In the very first week of the course, there was this simple question: “How much of your house and your life is dictated by other people’s expectations?”
I grew up in a parsonage. That means I spent most of my formative years in houses that didn’t belong to us. We could make them our own…to a point. Everything we did, or didn’t do, in our home was subject to someone else’s expectations, whether real or perceived. And if my dad changed churches, we changed homes. This was a possibility on a yearly basis.
I don’t remember being terribly upset by all this. I do remember loving visits to my grandparents’ homes, places where the people and things that mattered most to me stayed put and formed a rich, memorable, rock-solid backdrop for my favorite memories. When I haunt antiqueries (you knew I would eventually get back to my original point, right? If I even had an original point to start with?), it is almost as if I am looking for things that connect me to those memories. Or if not those specifically, to things that evoke a certain sense or feeling about a time or place.

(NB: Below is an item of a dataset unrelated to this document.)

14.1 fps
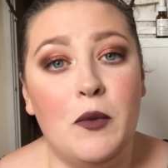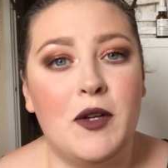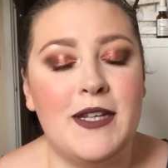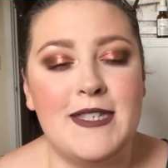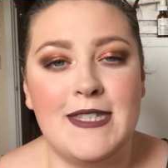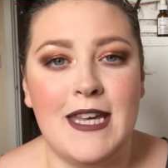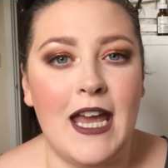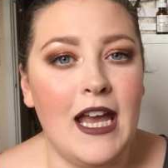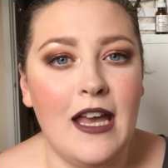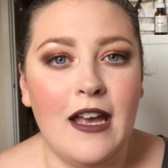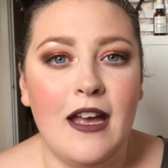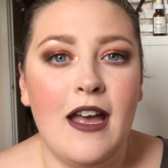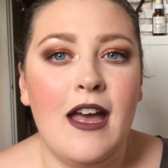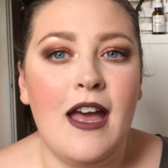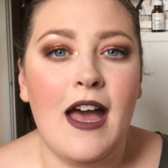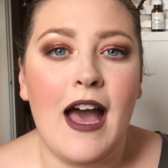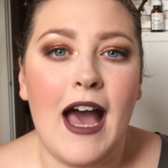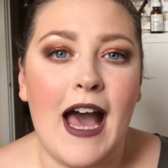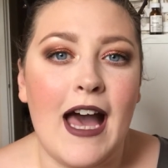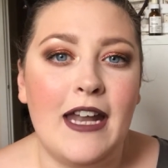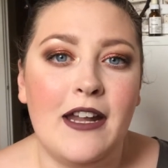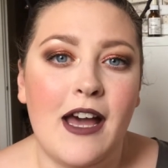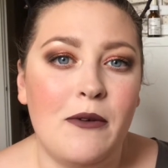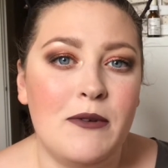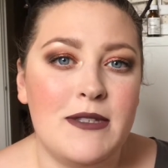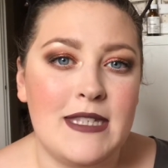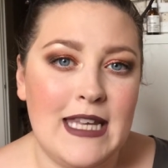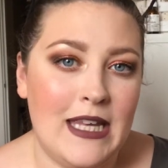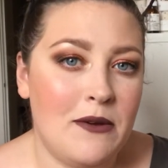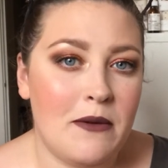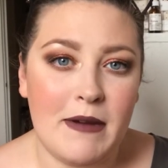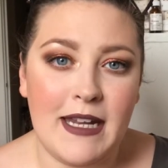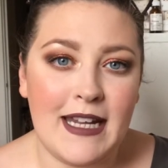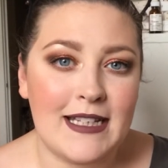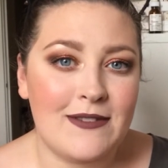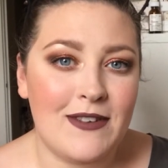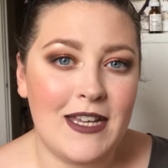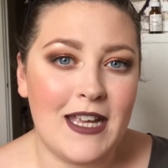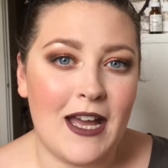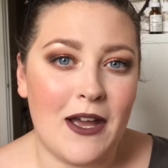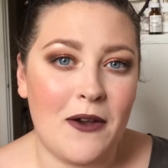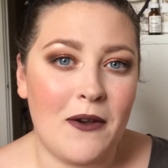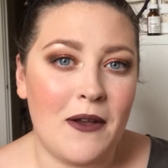want to see, and I will see you in my next video.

What does all this mean? I hold on to a lot of memories. Which means, a lot of stuff has accumulated around the edges of my home and life, stuff from people I like and love, stuff that reminds me of times or places, stuff that looks like it relates or belongs together even if all it has in common is that it is not actually related but instead just showed up, grabbed a plate, and fell in line.

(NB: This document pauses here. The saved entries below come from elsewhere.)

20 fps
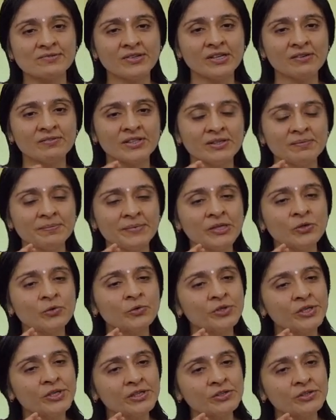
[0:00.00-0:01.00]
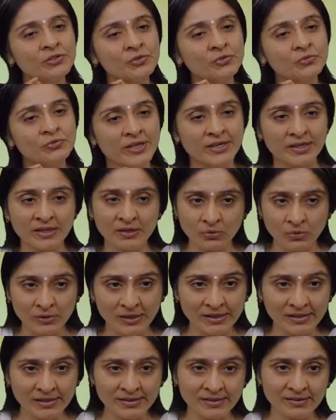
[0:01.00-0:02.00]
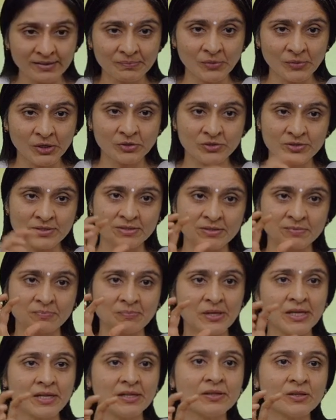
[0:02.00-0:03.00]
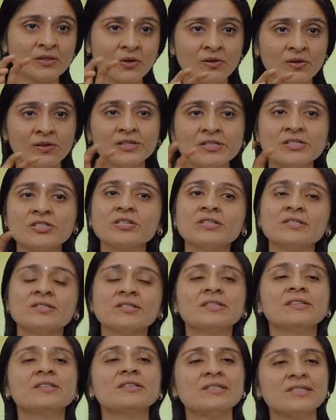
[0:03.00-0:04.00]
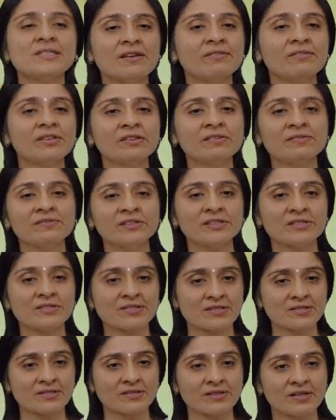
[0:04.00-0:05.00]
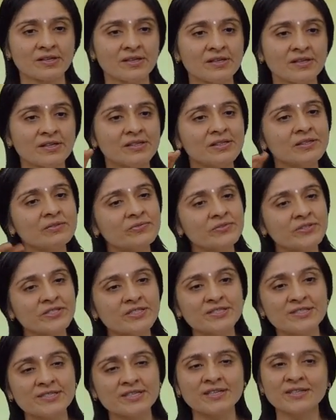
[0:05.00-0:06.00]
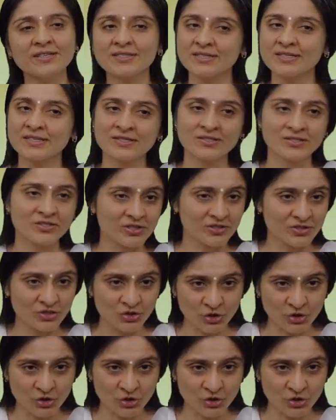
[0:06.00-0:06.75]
we will be going through very quickly because the main knowledge is in the 7th verse. The first 6 is just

I work with museum exhibits, too, and there is that niggling occupational hazard of constantly curating my surroundings. A little tweak here, a door-size section of leaded glass from a long-forgotten English church there…it creeps in.
Then I read another book. In fact I’m still reading the book, because I get a few pages in and realize I have to stop, to think about this, to let the thought absorb or digest so I can fully appreciate it. Today’s nugget (excerpted) was this: “By handling each sentimental item and deciding what to discard, you process your past. To put your things in order means to put your past in order, too. It is not our memories but the person we have become because of those past experiences that we should treasure. This is the lesson these keepsakes teach us when we sort them. The space in which we live should be for the person we are becoming now, not for the person we were in the past.” That’s Marie Kondo, in her book The Life-Changing Magic of Tidying Up.
A gifted writer friend, Jonalyn Fincher, said this so beautifully in her thoughtful book/grief guide, Invitation to Tears: “We will feel a tension between honoring the world as our loved one made it and changing the world in honor of who we lost.” She’s so very right. So this year I’m learning the lesson of the keepsakes. Subtitle: It’s Not About The Stuff. And one of the most important things I’m learning: it’s not about the project. I thought I was just working on one not-very-large, not-very-inviting room. Instead, what I’m learning is working on ME. The most enduring changes don’t start on the outside and work their way in. They start inside and work their way out. I can shuffle my keepsakes around all I want and accomplish nothing. In the end, it’s not about enshrining things that represent who we used to be. It’s about embracing who we are, and who we’re becoming.